He smiles wryly. “With your charming fiancé, I’m assuming?”

Her stomach sinks as she begins to realize the source of tension between she and Wells in this life. Of course he doesn’t approve of her engagement - he’s been in love with her for years, a fact she’d always pretended she wasn’t aware of, but one she’s known almost from the first moment it crossed his mind. He probably didn’t like Bellamy as a person much either, if their fractious relationship on the ground was anything to go by. “He’s a good man,” she says now, watching Wells’s profile. “I wish-” _you’d been around to see what he could become_ , she thinks and bites her lip. “I wish you’d give him a chance.”

He sighs and stops, turning to take her arm. “Clarke.” He hesitates and she sees the struggle on his face as he wrestles with the decision whether or not to say what’s on his mind. “We are not like other people. No, wait,” he says as she prepares to argue. “I’m not talking about class, but about who we are, fundamentally. You and I, we were born to lead, to help govern our people and ensure the survival of the human race.
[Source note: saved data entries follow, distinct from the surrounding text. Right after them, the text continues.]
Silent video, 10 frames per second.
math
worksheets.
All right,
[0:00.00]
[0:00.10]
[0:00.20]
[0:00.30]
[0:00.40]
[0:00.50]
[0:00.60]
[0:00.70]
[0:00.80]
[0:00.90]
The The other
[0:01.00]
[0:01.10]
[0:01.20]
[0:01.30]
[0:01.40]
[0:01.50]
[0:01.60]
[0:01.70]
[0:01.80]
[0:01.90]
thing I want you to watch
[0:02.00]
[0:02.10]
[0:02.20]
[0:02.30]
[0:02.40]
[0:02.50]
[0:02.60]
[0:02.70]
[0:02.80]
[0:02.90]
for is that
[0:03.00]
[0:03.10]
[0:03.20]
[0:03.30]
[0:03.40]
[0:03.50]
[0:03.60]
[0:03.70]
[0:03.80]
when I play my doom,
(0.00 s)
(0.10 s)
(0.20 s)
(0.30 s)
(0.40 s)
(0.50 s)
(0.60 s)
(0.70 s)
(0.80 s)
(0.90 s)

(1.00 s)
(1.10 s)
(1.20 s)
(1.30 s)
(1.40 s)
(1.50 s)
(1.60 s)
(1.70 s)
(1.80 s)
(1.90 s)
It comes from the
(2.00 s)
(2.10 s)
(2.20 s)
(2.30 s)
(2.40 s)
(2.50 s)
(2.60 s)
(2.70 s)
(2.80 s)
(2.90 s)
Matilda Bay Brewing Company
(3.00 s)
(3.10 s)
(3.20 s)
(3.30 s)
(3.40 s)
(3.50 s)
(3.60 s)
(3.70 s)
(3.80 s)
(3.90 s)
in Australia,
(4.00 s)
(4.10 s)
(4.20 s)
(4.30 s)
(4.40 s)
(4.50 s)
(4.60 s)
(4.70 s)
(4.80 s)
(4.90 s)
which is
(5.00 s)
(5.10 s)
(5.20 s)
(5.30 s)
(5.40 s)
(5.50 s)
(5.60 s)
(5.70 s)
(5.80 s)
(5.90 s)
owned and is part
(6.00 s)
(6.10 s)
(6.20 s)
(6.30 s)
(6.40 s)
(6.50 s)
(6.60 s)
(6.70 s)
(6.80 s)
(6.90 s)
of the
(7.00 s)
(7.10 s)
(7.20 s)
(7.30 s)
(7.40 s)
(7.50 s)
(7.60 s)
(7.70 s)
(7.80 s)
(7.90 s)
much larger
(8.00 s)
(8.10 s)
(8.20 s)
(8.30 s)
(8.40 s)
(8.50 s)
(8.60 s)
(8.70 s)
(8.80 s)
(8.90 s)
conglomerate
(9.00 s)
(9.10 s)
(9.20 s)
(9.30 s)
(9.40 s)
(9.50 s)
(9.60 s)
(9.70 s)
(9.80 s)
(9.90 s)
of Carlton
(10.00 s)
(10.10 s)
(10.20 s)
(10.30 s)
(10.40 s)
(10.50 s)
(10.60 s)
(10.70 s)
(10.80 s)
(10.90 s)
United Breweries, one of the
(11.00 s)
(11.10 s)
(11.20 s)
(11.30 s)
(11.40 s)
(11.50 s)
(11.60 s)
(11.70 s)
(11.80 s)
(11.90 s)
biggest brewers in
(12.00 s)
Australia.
We have responsibilities to the people on the Ark. We can’t just abandon that, abandon them to - what? - follow our hearts? We have to be above that.”

The words are too close to others’, too close to ones she’s told herself. “There has to be more than that,” she says, voice raw. “I refuse to accept that there can’t be more than duty and sacrifice and death and destruction. What is it all for if there can’t be hope, huh? If there can’t be happiness or love or joy?”

Wells stares at her. “Can’t you find happiness in your people, in seeing them live and in turn create life and prosper? Can’t you find the hope and joy in that?”

“Clarke the _leader_ can,” she says with a nod. “Clarke the _person_ wants her own.”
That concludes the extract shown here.